Step 9 – Export insights back to Google Sheets

Before writing to the Insights sheet, each cluster-level insight is enriched with extra fields so you can audit and analyze it later. Typical fields include:

  • Question – the original survey question text
  • Insight summary – the LLM generated explanation
  • Sentiment – one of the predefined labels
  • Number of responses in the cluster
  • Participant IDs – usually stored as a comma-separated list
  • Raw responses – the original text answers used to generate the insight

Each insight is appended as a new row in the Insights sheet created earlier.


Example of a generated insight

Here is a sample output for a question about remote work:

<Question>: What do you enjoy most about working remotely?
<Insight>: Most participants value flexibility and fewer commute hours.
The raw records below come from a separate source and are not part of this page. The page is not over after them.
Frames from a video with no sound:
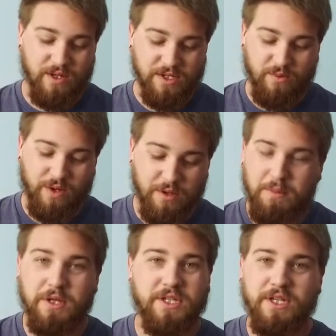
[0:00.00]
when you're
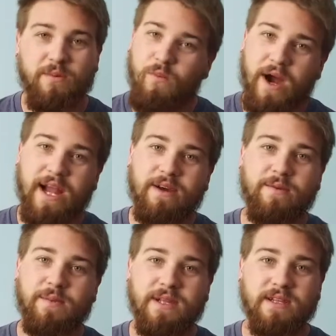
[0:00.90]
pushing them wide
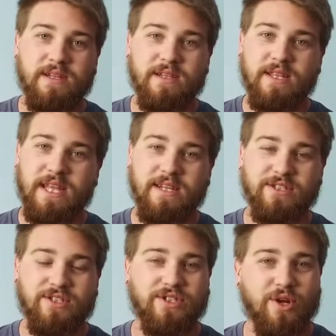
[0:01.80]
open, they
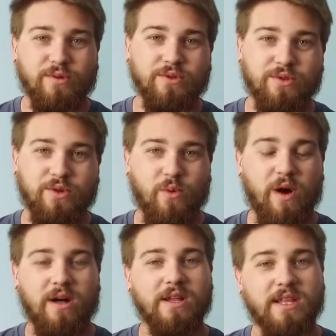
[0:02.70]
just don't do the
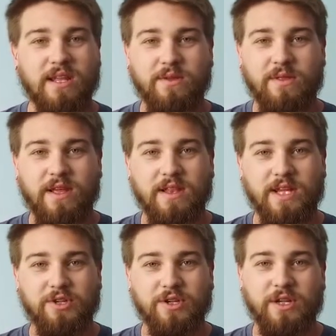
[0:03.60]
quality that you think they
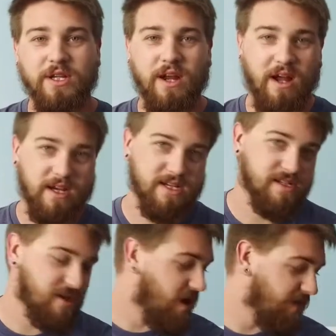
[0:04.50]
should, because
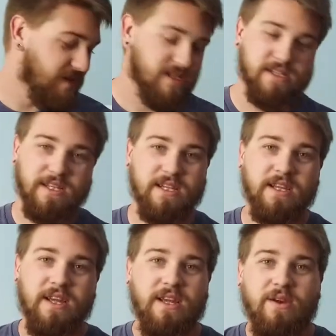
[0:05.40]
obviously
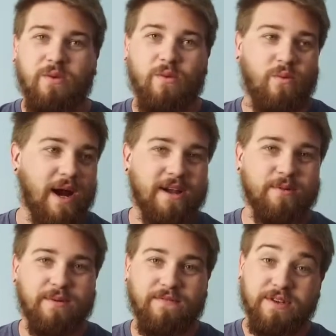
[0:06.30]
wide
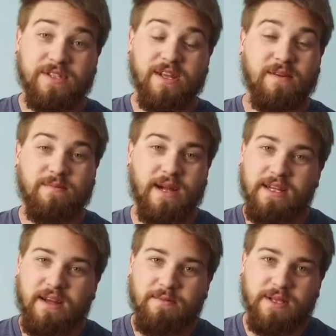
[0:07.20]
open for some might
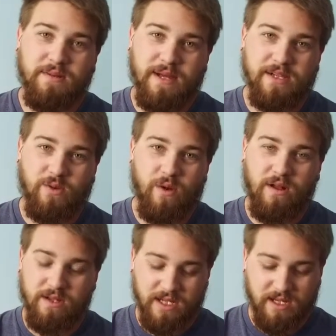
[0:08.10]
not be the best
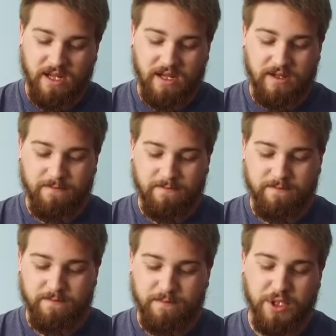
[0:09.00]
quality,
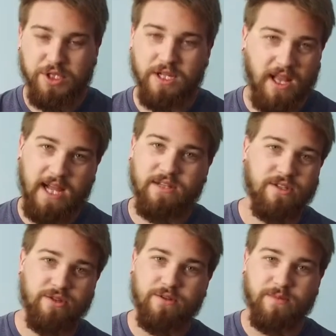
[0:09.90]
pushing lights
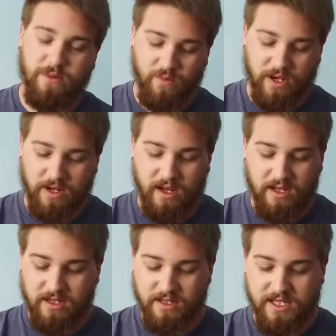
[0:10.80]
through them and whatnot.
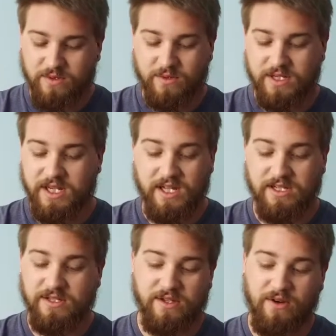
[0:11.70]
And this one does
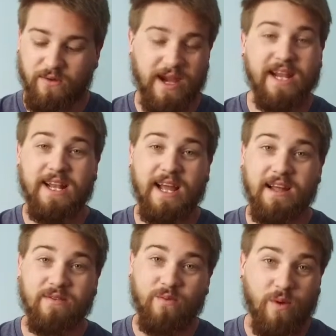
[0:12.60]
great at
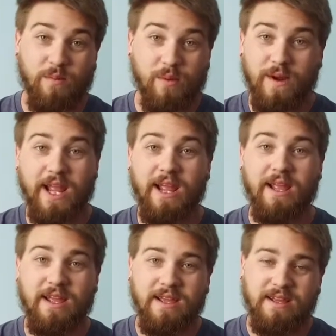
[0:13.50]
1.8,
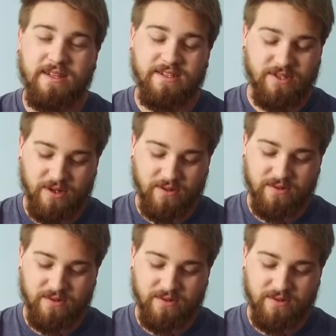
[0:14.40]
so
Several respondents mentioned improved work-life balance and the ability to structure the day around personal commitments.
<Sentiment>: Positive
<Number of Responses>: 42
<Participant IDs>: 2,7,9,14,31,...

From a single cluster, you can immediately see:

  • What people are saying
  • How they feel about it
  • How many participants share that view
  • Which specific participants are included, if you need to investigate further

Configuration tips and best practices

Choosing an embedding model

  • text-embedding-3-small is a good default. It balances cost and quality for most survey analysis use cases.
  • If you need higher semantic accuracy and can accept higher cost, consider text-embedding-3-large.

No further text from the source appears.